Records supplied START

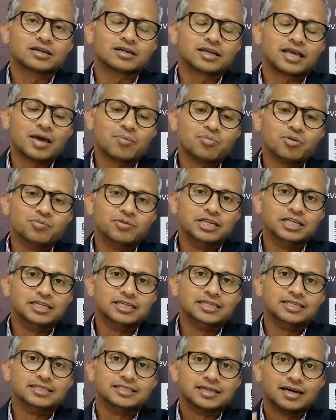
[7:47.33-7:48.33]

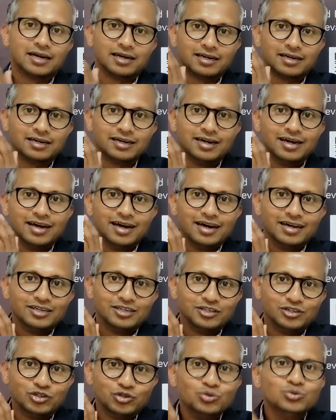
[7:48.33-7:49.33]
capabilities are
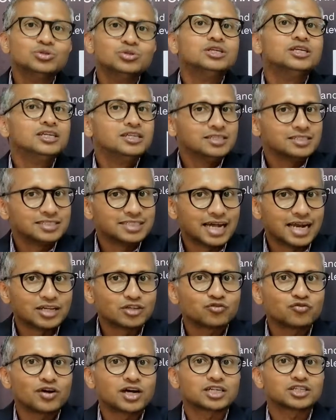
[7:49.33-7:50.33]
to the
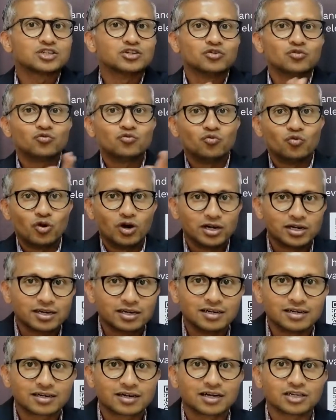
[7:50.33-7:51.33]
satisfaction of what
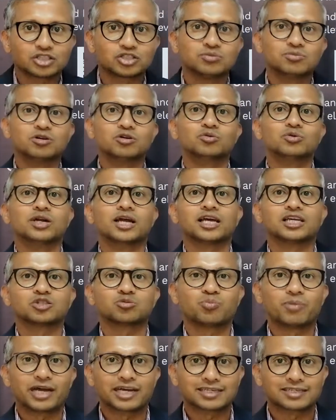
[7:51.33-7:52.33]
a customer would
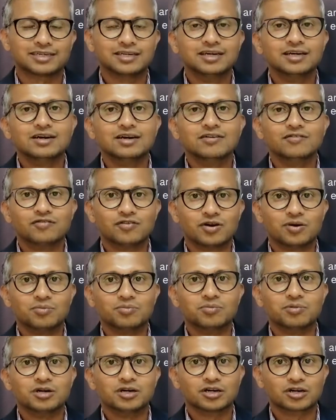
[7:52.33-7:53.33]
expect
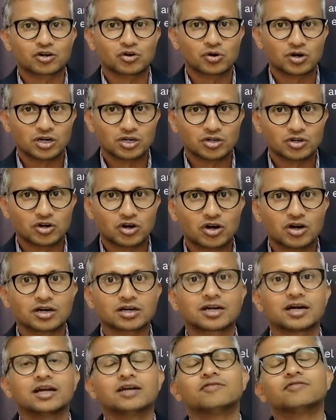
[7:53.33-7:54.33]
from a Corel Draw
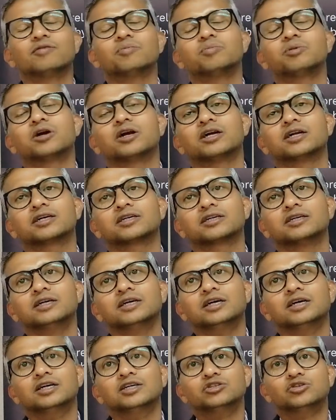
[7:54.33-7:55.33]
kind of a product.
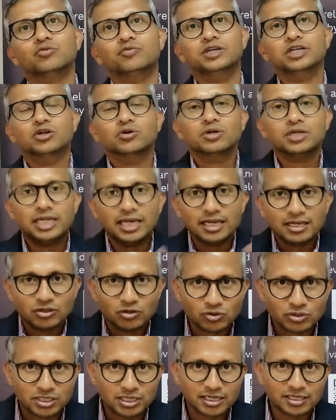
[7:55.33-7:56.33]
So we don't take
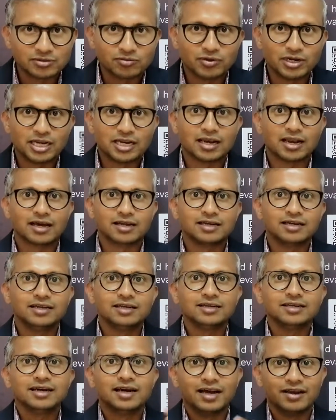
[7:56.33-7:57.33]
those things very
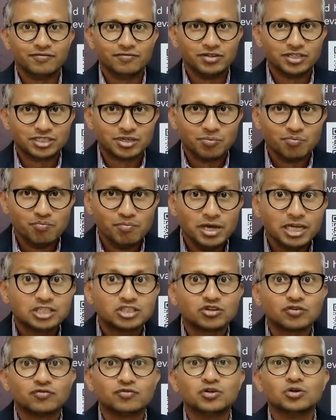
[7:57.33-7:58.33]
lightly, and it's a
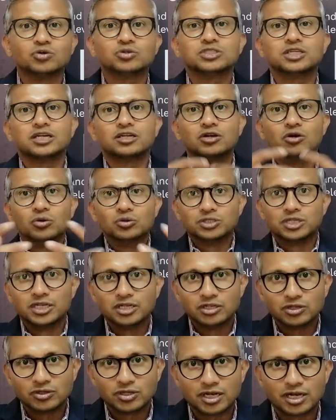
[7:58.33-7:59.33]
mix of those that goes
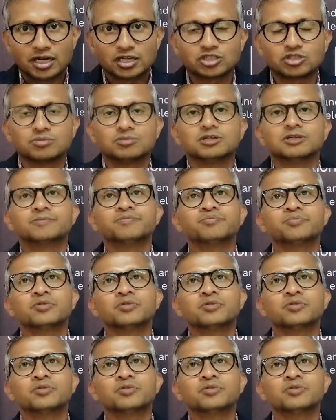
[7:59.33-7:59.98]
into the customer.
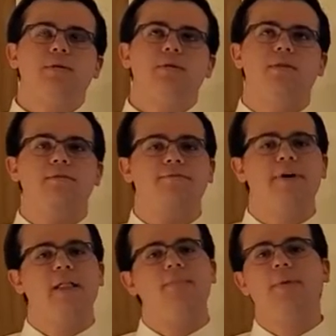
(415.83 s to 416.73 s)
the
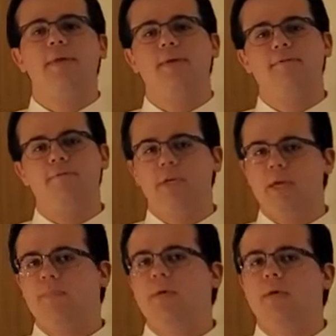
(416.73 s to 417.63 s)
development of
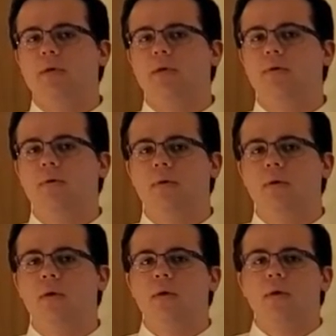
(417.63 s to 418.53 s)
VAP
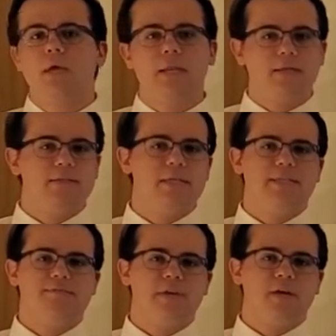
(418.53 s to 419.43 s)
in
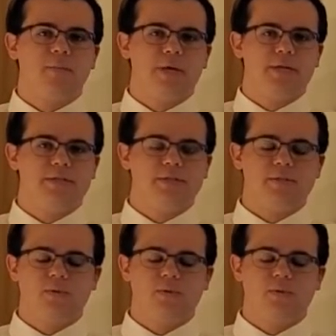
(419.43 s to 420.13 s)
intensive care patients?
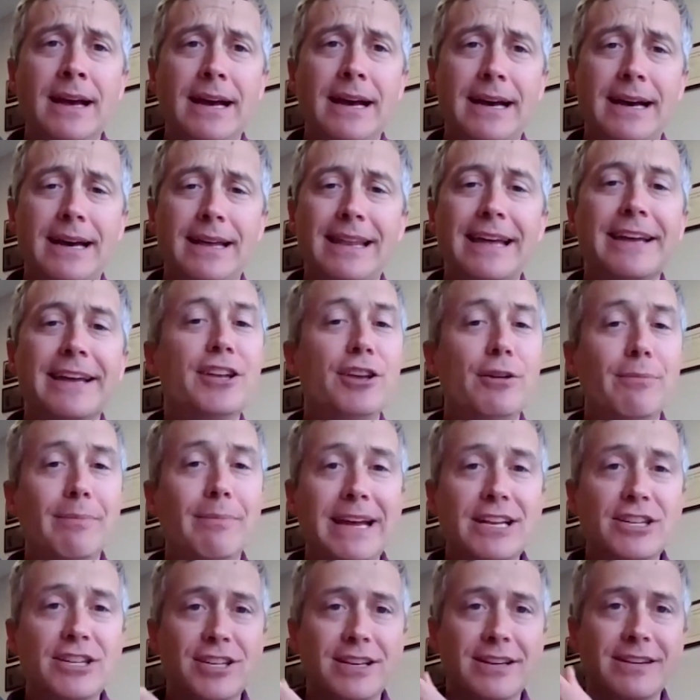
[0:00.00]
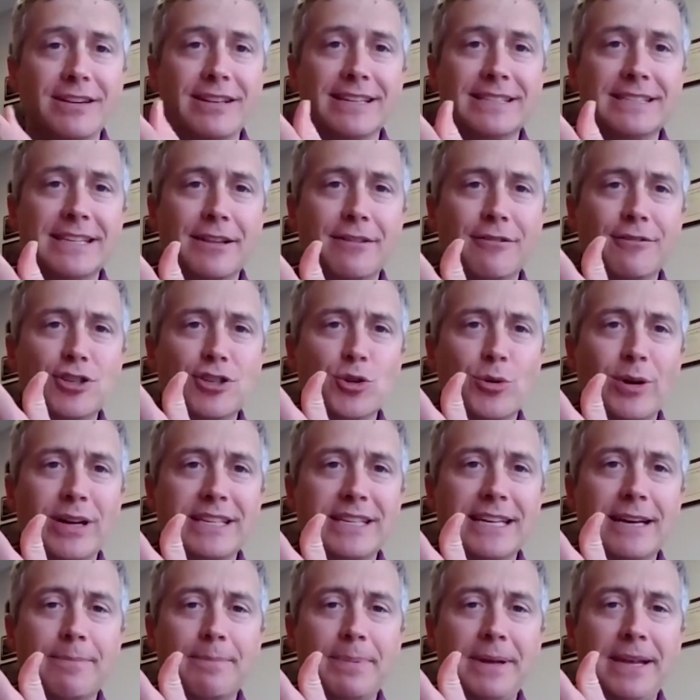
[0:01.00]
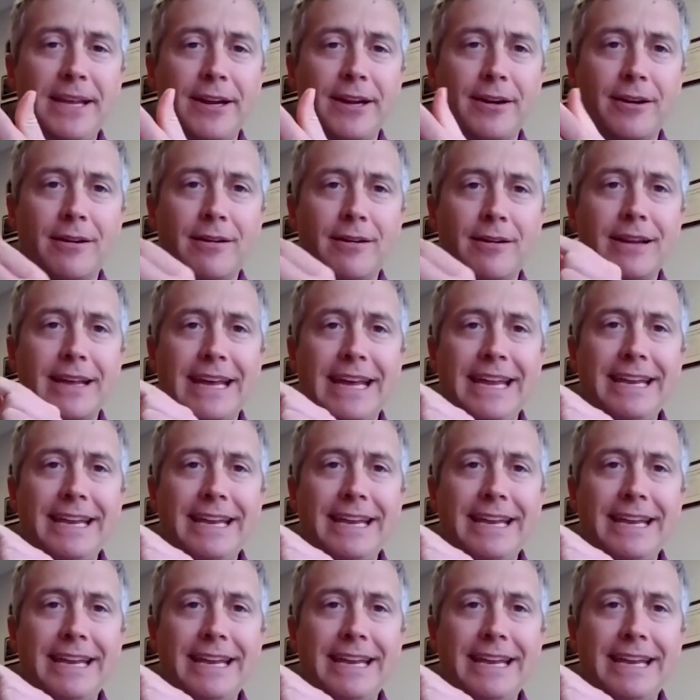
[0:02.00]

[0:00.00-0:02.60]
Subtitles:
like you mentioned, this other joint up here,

Records supplied END

* **Work to be completed**:
Repeat the listing word for word. Leave images out.

* **Written solution**:
[7:47.33-7:48.33]

[7:48.33-7:49.33]
capabilities are
[7:49.33-7:50.33]
to the
[7:50.33-7:51.33]
satisfaction of what
[7:51.33-7:52.33]
a customer would
[7:52.33-7:53.33]
expect
[7:53.33-7:54.33]
from a Corel Draw
[7:54.33-7:55.33]
kind of a product.
[7:55.33-7:56.33]
So we don't take
[7:56.33-7:57.33]
those things very
[7:57.33-7:58.33]
lightly, and it's a
[7:58.33-7:59.33]
mix of those that goes
[7:59.33-7:59.98]
into the customer.
(415.83 s to 416.73 s)
the
(416.73 s to 417.63 s)
development of
(417.63 s to 418.53 s)
VAP
(418.53 s to 419.43 s)
in
(419.43 s to 420.13 s)
intensive care patients?
[0:00.00]
[0:01.00]
[0:02.00]

[0:00.00-0:02.60]
Subtitles:
like you mentioned, this other joint up here,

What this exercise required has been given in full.